Embarrassed
So last night was our holiday party. I was hung over from the night before so I thought why nit just start drinking again. After a bottle of Moet Rose Champagne and 10 Christmas Cookie Martinis, I was in rare form!!
I ended up passing out on the couch at 9pm! Luckily most people had left other than my friends so they thought it was funny. I dont know if I should be embarrassed or just laugh it off. For now I am just laughing about it and thanks to facebook I now have pictures to remind me!
Mistake
Wow I made a huge mistake last night. I let my feelings for someone plus the alcohol take over and did something that I should not have. I know it was a mistake on my part but also on their part, but it feels like I am the one who is being blamed for it. I am the one who ended up crying myself to sleep. I shouldnt have let it bother me like it did but thats what happens when you fall for someone. Talk about mixed signals, there couldnt have been more last night. Holding my hand, whispering in my ear, kissing me……. But now it has all been taken back. What to do but move on I guess. Guys are not worth crying over I always say but this one is/was.

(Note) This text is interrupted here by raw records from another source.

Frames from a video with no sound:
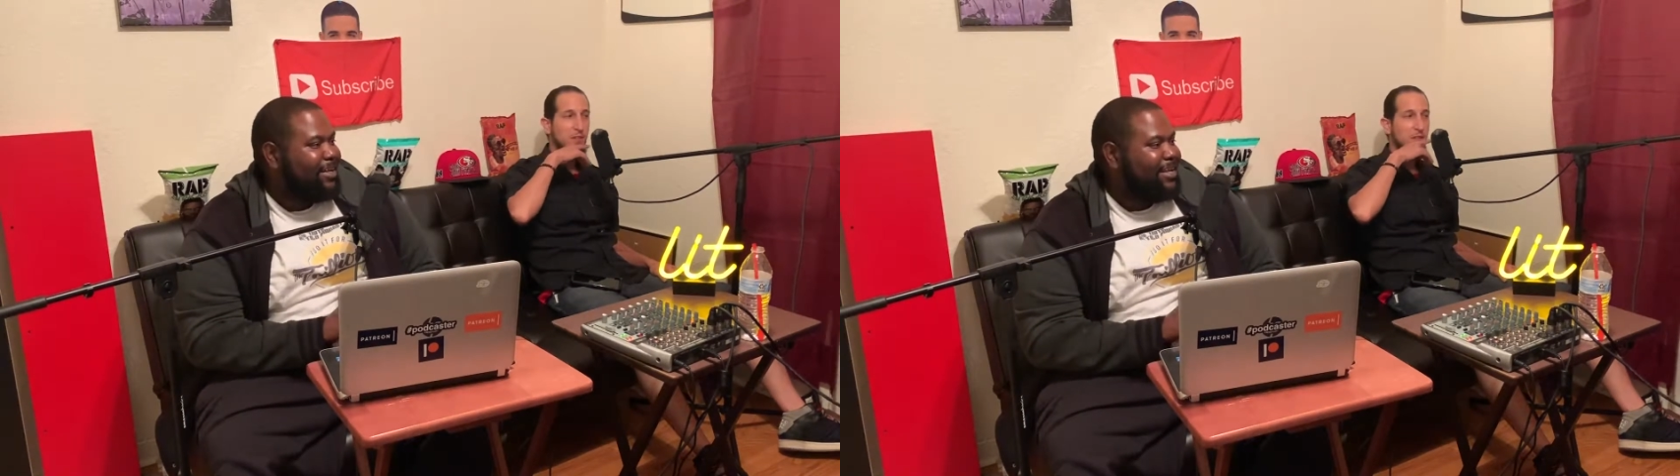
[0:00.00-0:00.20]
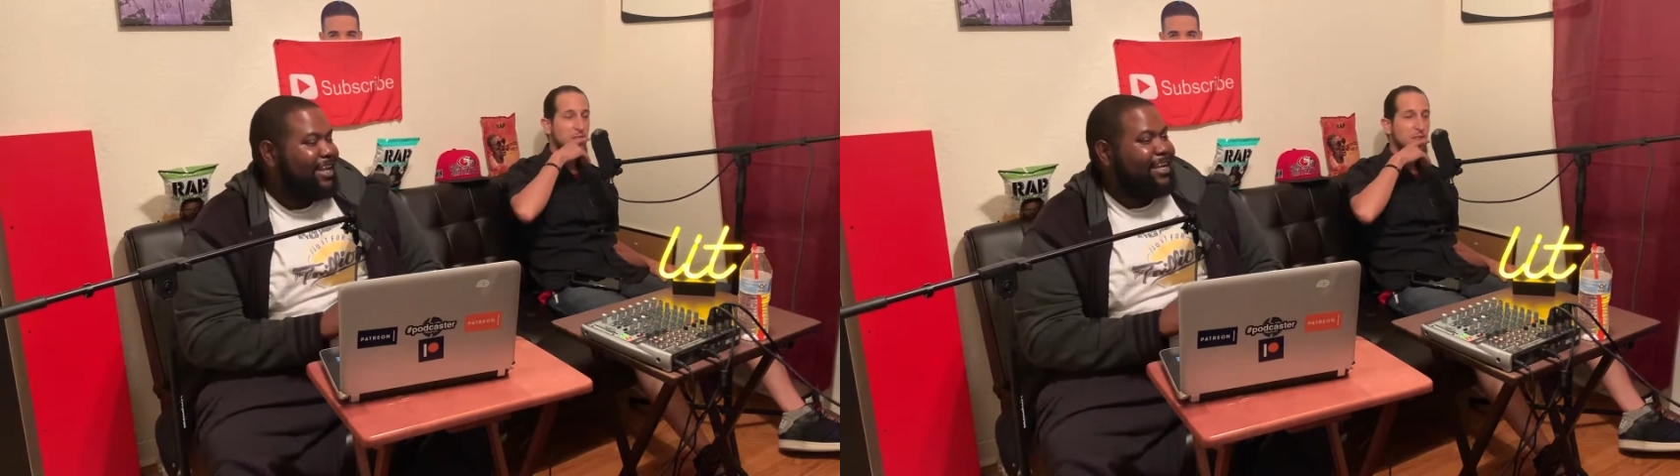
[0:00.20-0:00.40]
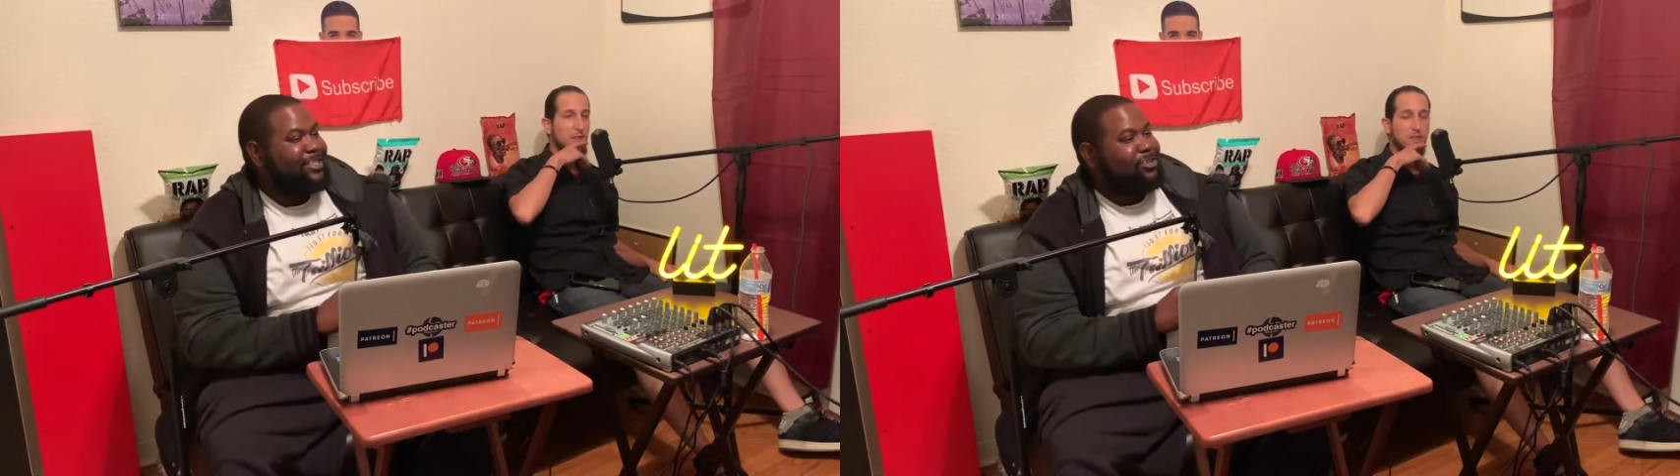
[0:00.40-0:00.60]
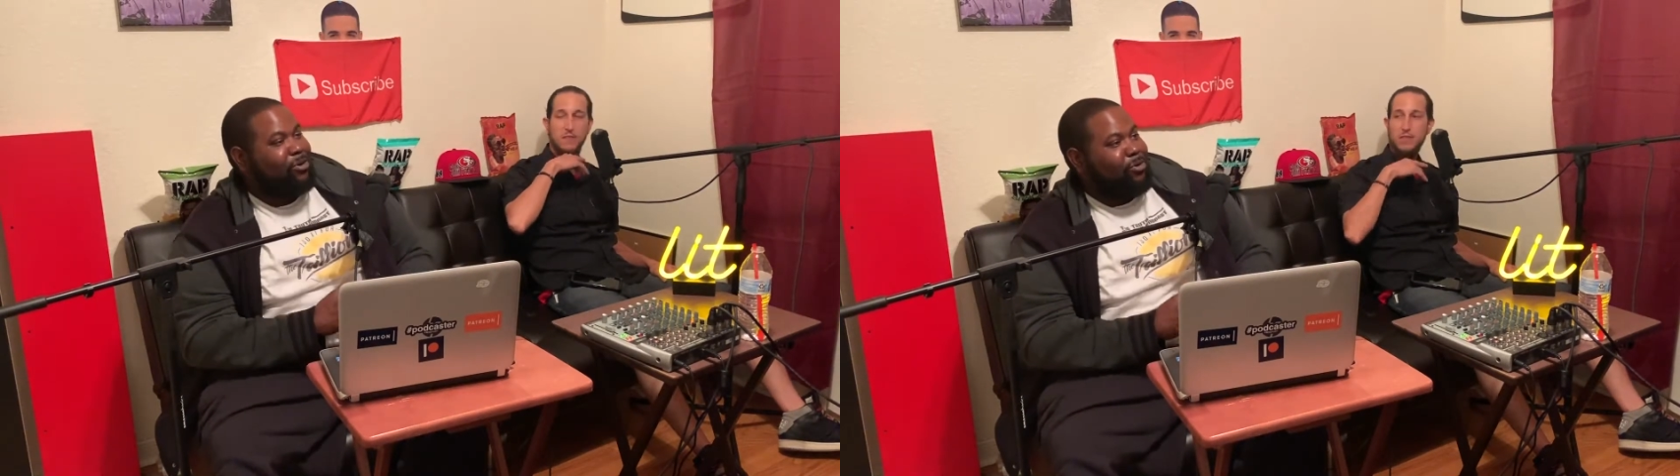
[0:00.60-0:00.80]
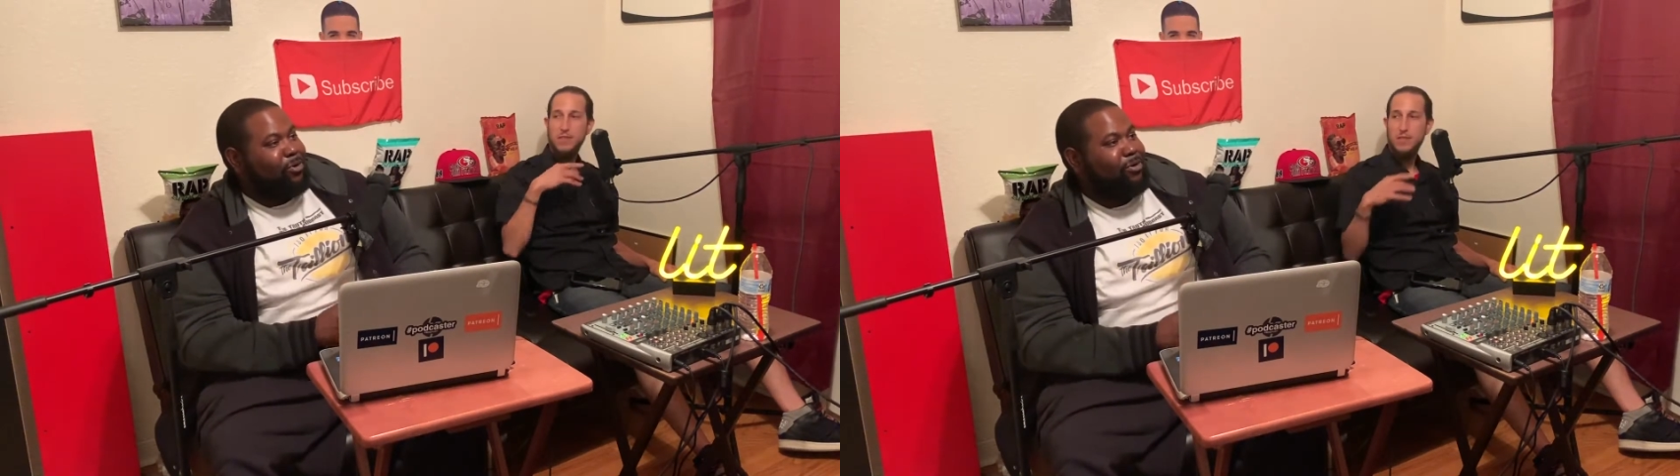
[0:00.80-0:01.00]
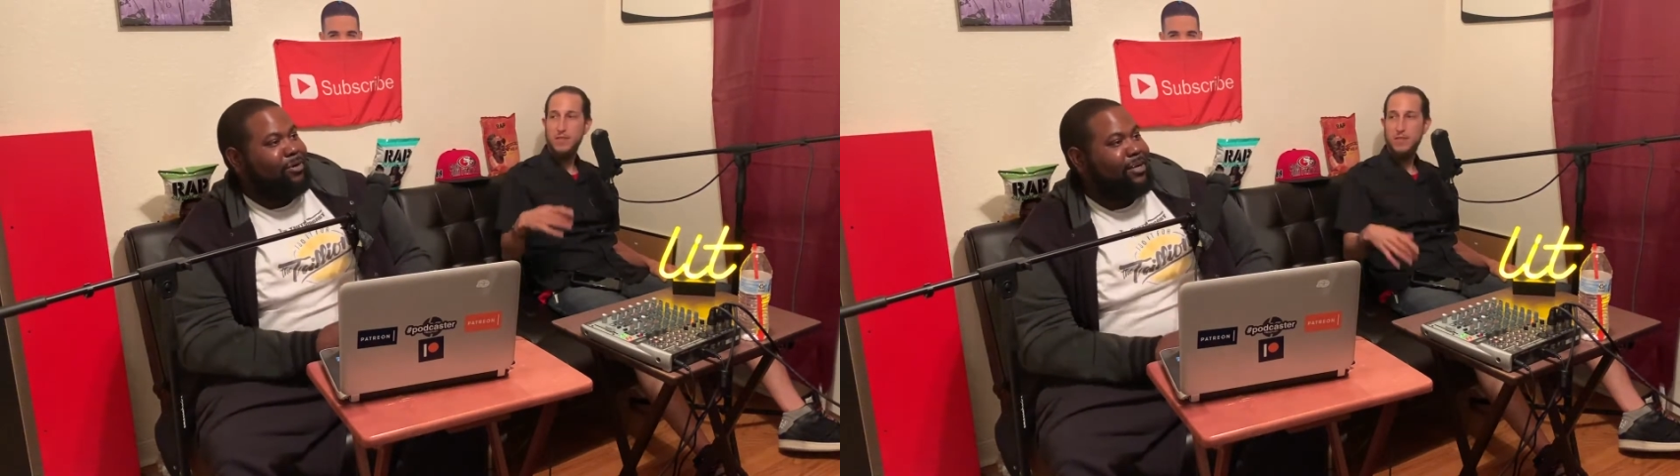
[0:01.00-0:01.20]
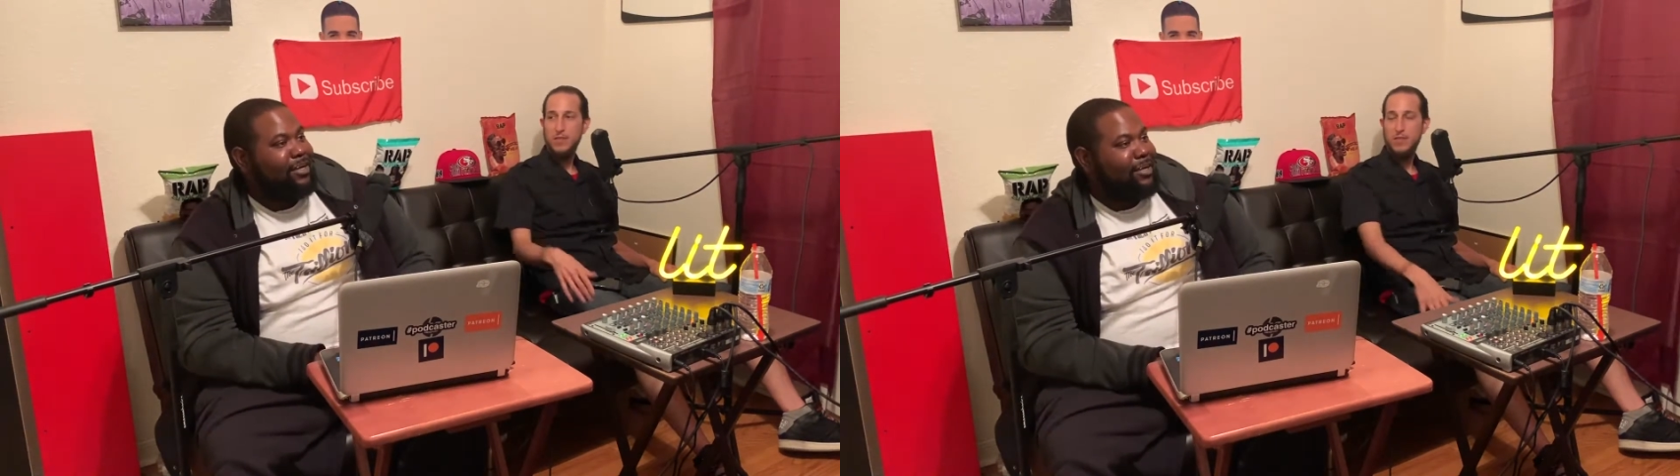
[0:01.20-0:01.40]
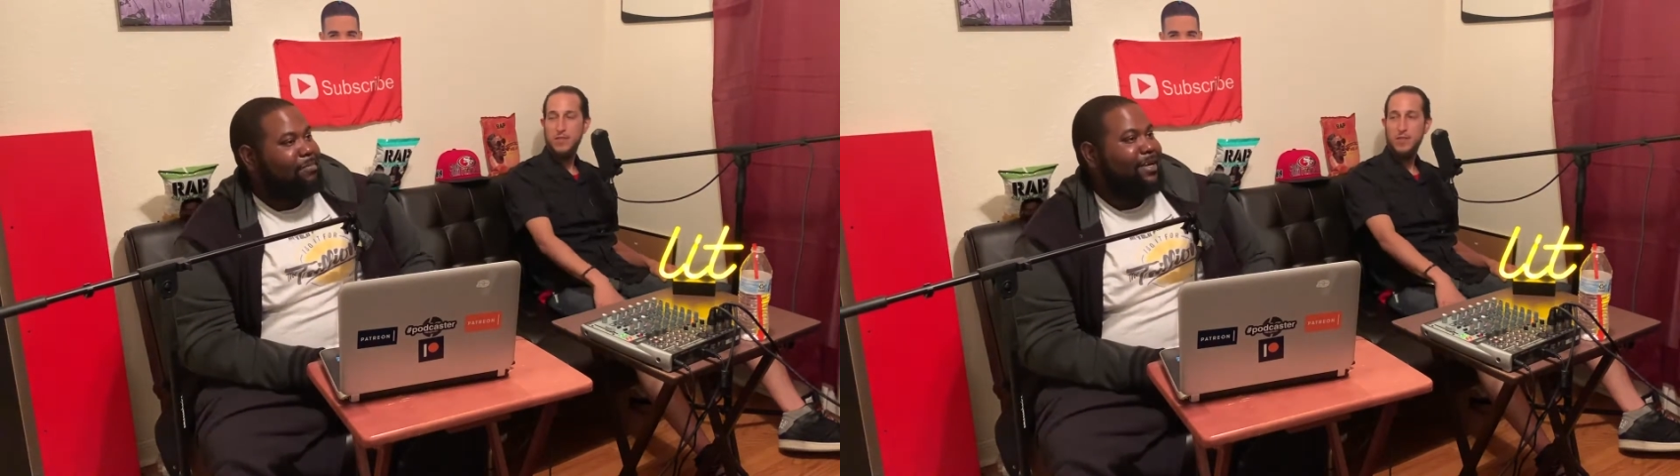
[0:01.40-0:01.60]
Like it's cool,
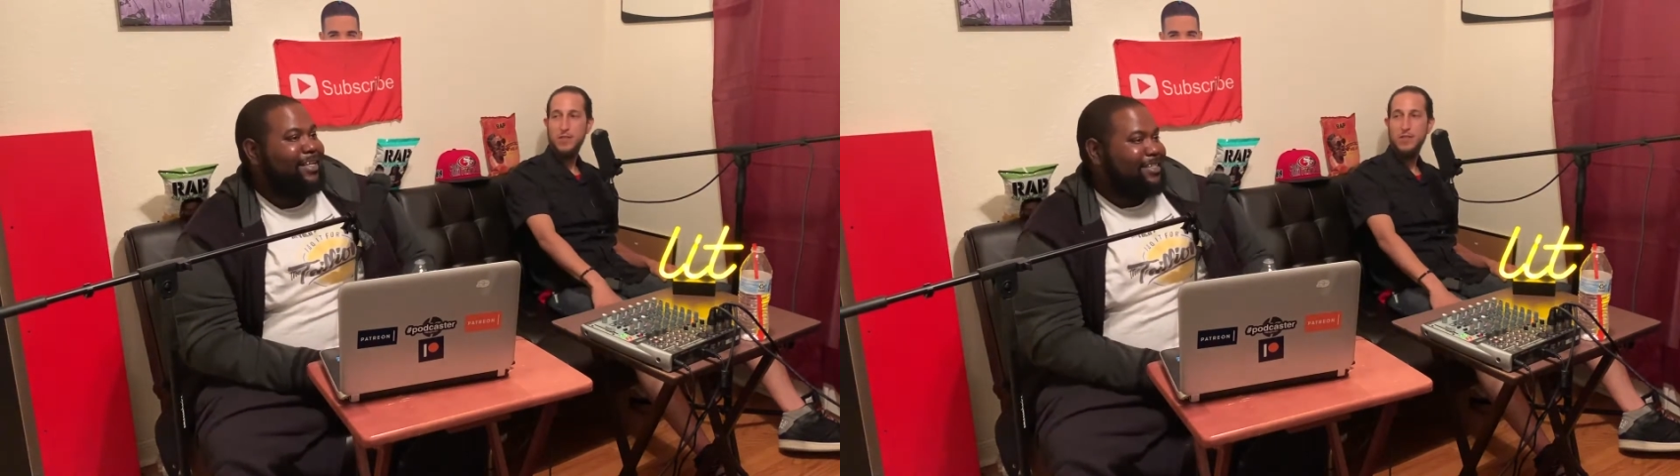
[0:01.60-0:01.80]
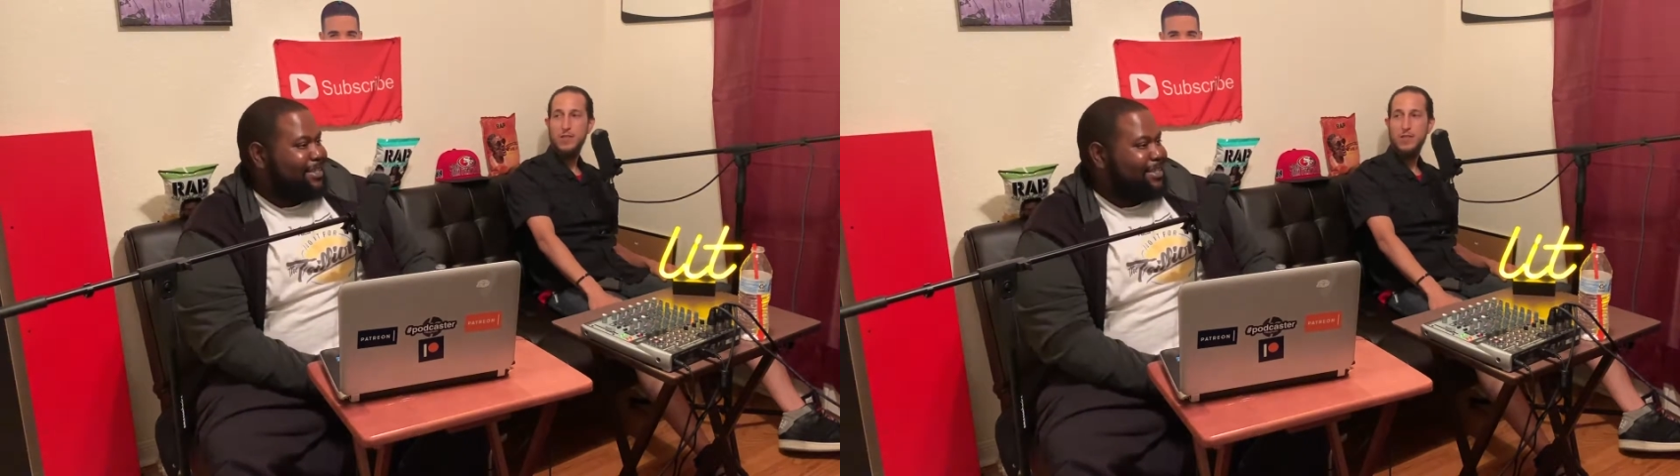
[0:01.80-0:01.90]
but it's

This is my first post. I am not sure really what to even say. I am at work already trying to get stuff done before my students arrived. As soon as I got here I wished I had called in sick to get some more of my Christmas shopping done. The days are getting away from me and before I know it I will be on a place out of the US for Christmas!! Hopefully today will fly by but I have a feeling that may not be the case. Also having issues with my Blackberry!!! I hate VERIZON! It might be time to get the IPhone!!!!!